To get a high school diploma or a GED, that is the question. There are many reasons to get one or the other. But wait! What exactly is a GED? Will it carry the same weight as a high school diploma? What will employers or college admissions think of it on a resume or application? Which one should you get, a high school diploma or a GED? Let’s discuss the differences between the two.

What is the GED?

First, the “General Educational Development” test helps anyone over the age of 16 who hasn’t earned a high school diploma. For current students who are considering leaving high school early, the test can also provide an alternative to graduation.

However, unless extreme circumstances are forcing an individual out of high school, it is encouraged to stick to the diploma path. All high school students should consult with a counselor if they are considering pursuing the high equivalency degree test and credential.

The GED consists of the GED test and the GED credential. The GED test includes exams on four different topics, including math, reasoning through language arts, science, and social studies. These are subjects that high school students will know very well. If you’ve attended high school through junior year, you should feel pretty confident about your ability to study for and pass the exam.

Once you pass all four exams on the initial test, you’ve earned your GED credential. This credential serves as a diploma showing you have a 12-grade level knowledge base—even if you didn’t graduate from a traditional high school.

The Differences Between a GED and a Diploma

A Series of Tests vs. Required Classes

The GED, as we reviewed above, is a series of four tests, each of which is at least one hour; this means it is a potentially seven-hour test. These tests cover everything from geometry to writing essays, and students will make it out those dreaded P.E. classes and unspoken school rules. 

A diploma requires the traditional four years of school with a set number of classes, while students can earn a high school equivalency degree with adequate study time and materials.

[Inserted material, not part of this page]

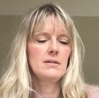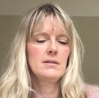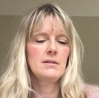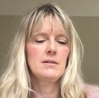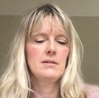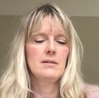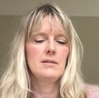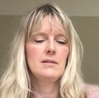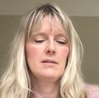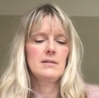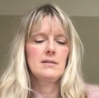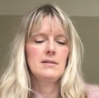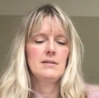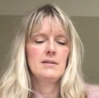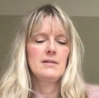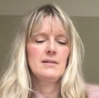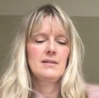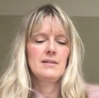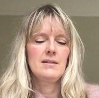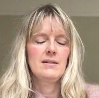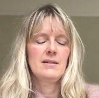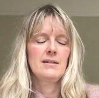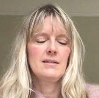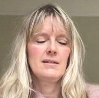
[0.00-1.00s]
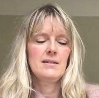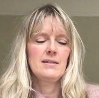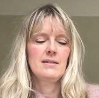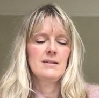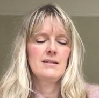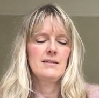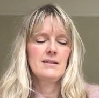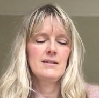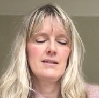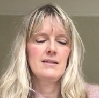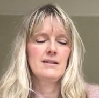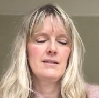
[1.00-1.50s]

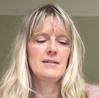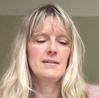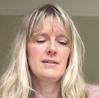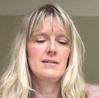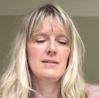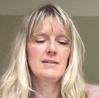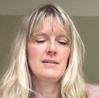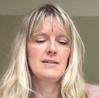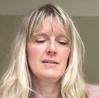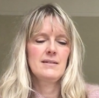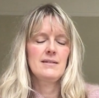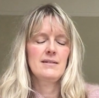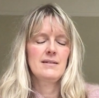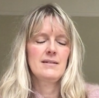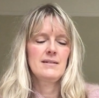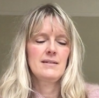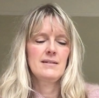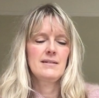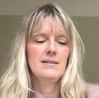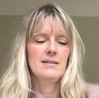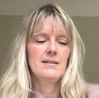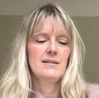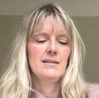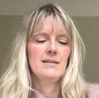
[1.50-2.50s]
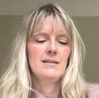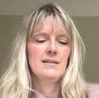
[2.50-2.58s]
Nothing is said.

4 Year Program vs. Variable Time Frame

Since testing for the GED starts as early as age 16, it can present a chance to join the workforce early. However, most teenagers are encouraged to develop their hard and soft skills during high school. 

Finish That Diploma

While taking the test and leaving high school early may sound appealing, it is essential to note that this is not the recommended method. If a student has made it to their sophomore and junior year of high school, they are only a couple of years away from earning a diploma. If there are other discerning or personal reasons for wanting to drop out of high school, perhaps an alternative is enrolling in an online high school. 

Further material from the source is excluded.